Neoramia janus
- Conservation status: Not Threatened (NZ TCS)

Scientific classification
- Kingdom: Animalia
- Phylum: Arthropoda
- Subphylum: Chelicerata
- Class: Arachnida
- Order: Araneae
- Infraorder: Araneomorphae
- Family: Stiphidiidae
- Genus: Neoramia
- Species: N. janus
- Binomial name: Neoramia janus (Bryant, 1935)
- Synonyms: Ixeuticus janus;

= Neoramia janus =

- Authority: (Bryant, 1935)
- Conservation status: NT
- Synonyms: Ixeuticus janus

Species of spider

Neoramia janus is a species of Stiphidiidae that is endemic to New Zealand.

==Taxonomy==
This species was described as Ixeuticus janus in 1935 by Elizabeth Bryant from female specimens. It was revised in 1973, in which it was moved to the Neoramia genus.
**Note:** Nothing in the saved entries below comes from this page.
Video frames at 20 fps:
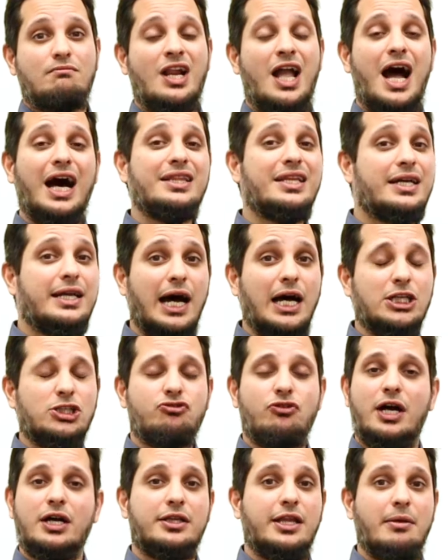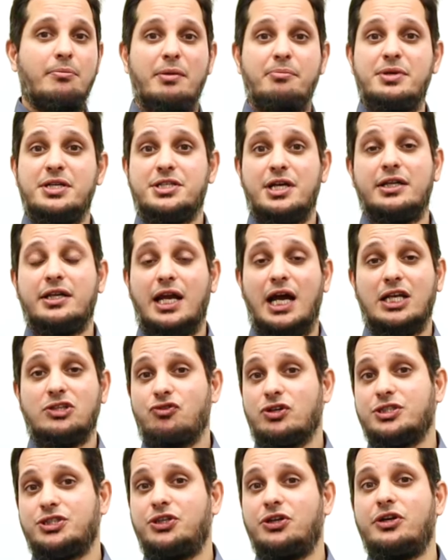Under contract, they maybe signed the
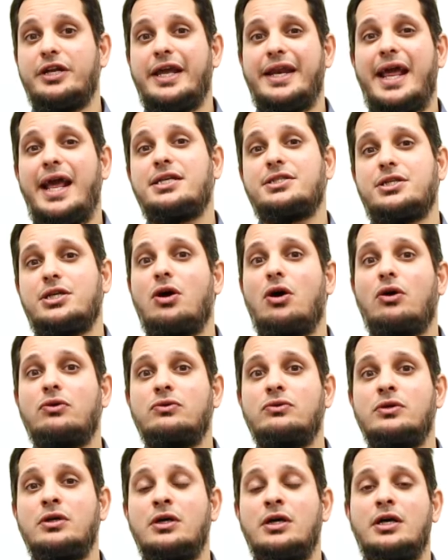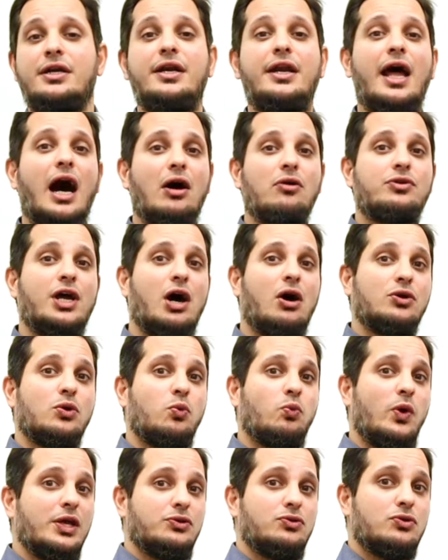contracts 30 days ago. Now they're on the
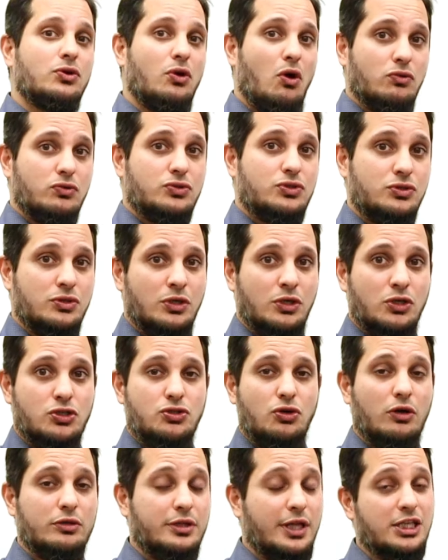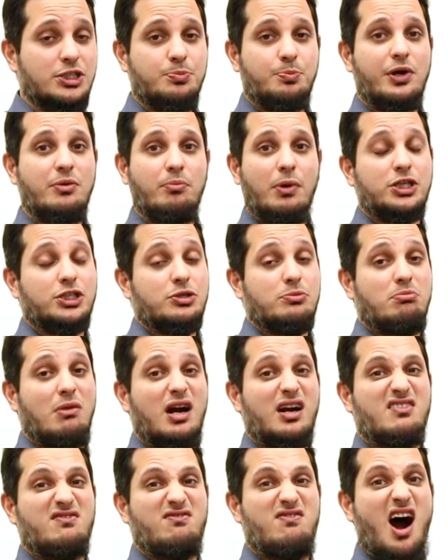way to close. So that's pretty much a
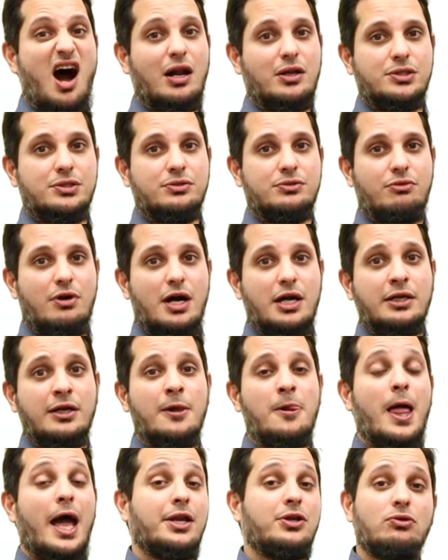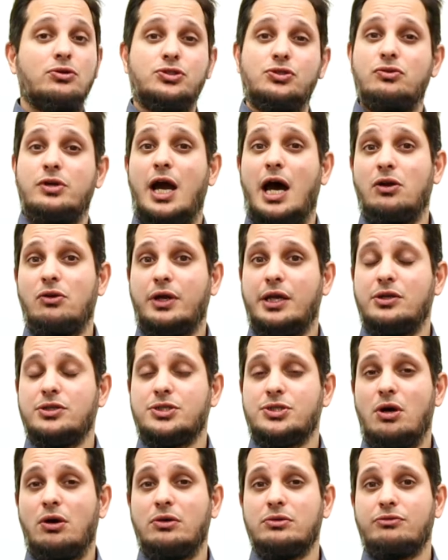market value, right? And you also got to look at the
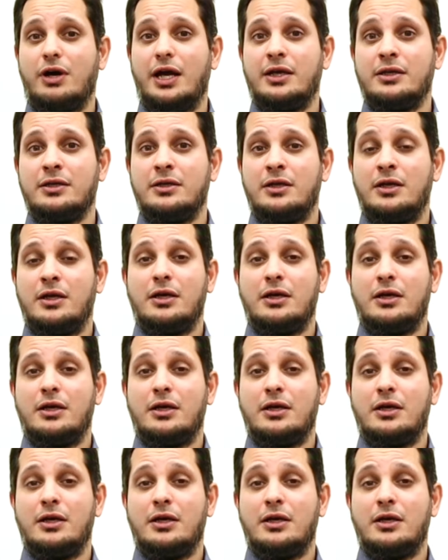sold, right?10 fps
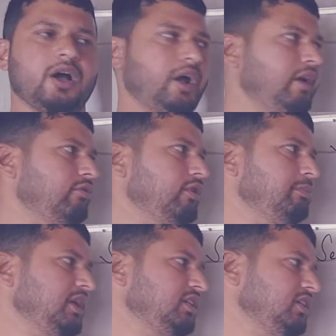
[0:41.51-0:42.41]
I have
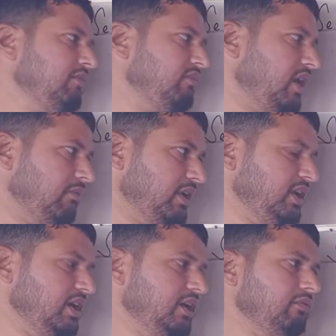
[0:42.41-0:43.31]
depicted a flower
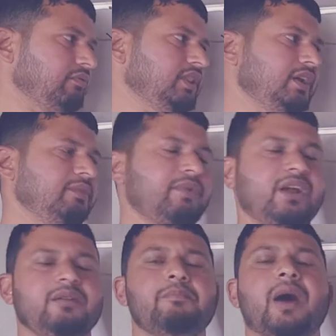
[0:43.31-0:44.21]
here with the
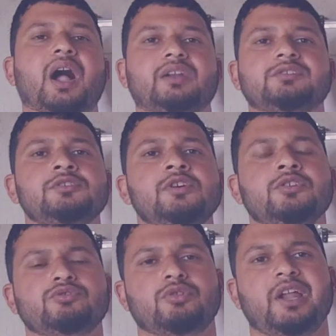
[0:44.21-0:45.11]
different parts.
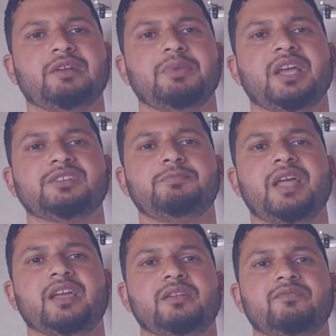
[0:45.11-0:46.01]
So let me
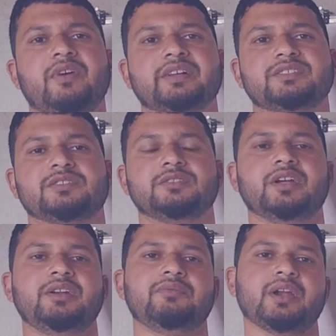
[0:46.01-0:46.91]
explain first the
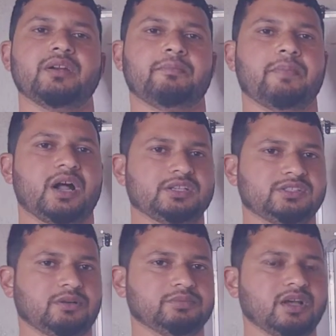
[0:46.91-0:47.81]
different parts
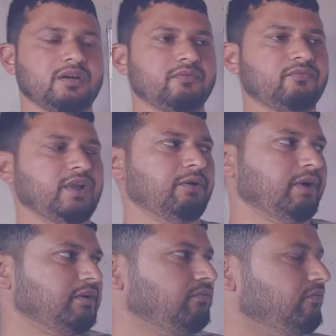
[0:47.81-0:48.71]
of the
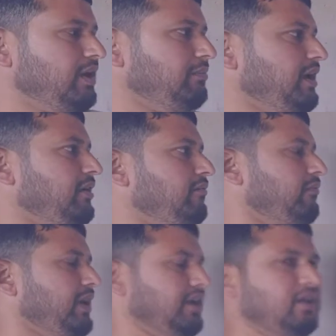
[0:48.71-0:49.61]
flower one by
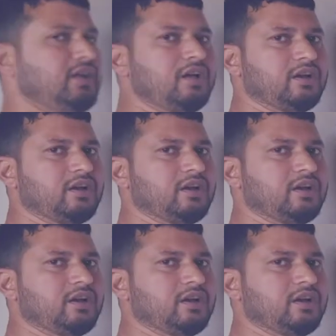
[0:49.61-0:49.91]
one.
The holotype is stored in Canterbury Museum.

==Description==
The male is recorded at 7.7mm in length whereas the female is 8.2mm. The carapace is coloured pale yellow and darker anteriorly. The legs are pale yellow with dark bands. The abdomen is pale with a faint pattern dorsally.

==Distribution==
This species is only known from Canterbury, New Zealand.

==Conservation status==
Under the New Zealand Threat Classification System, this species is listed as "Not Threatened".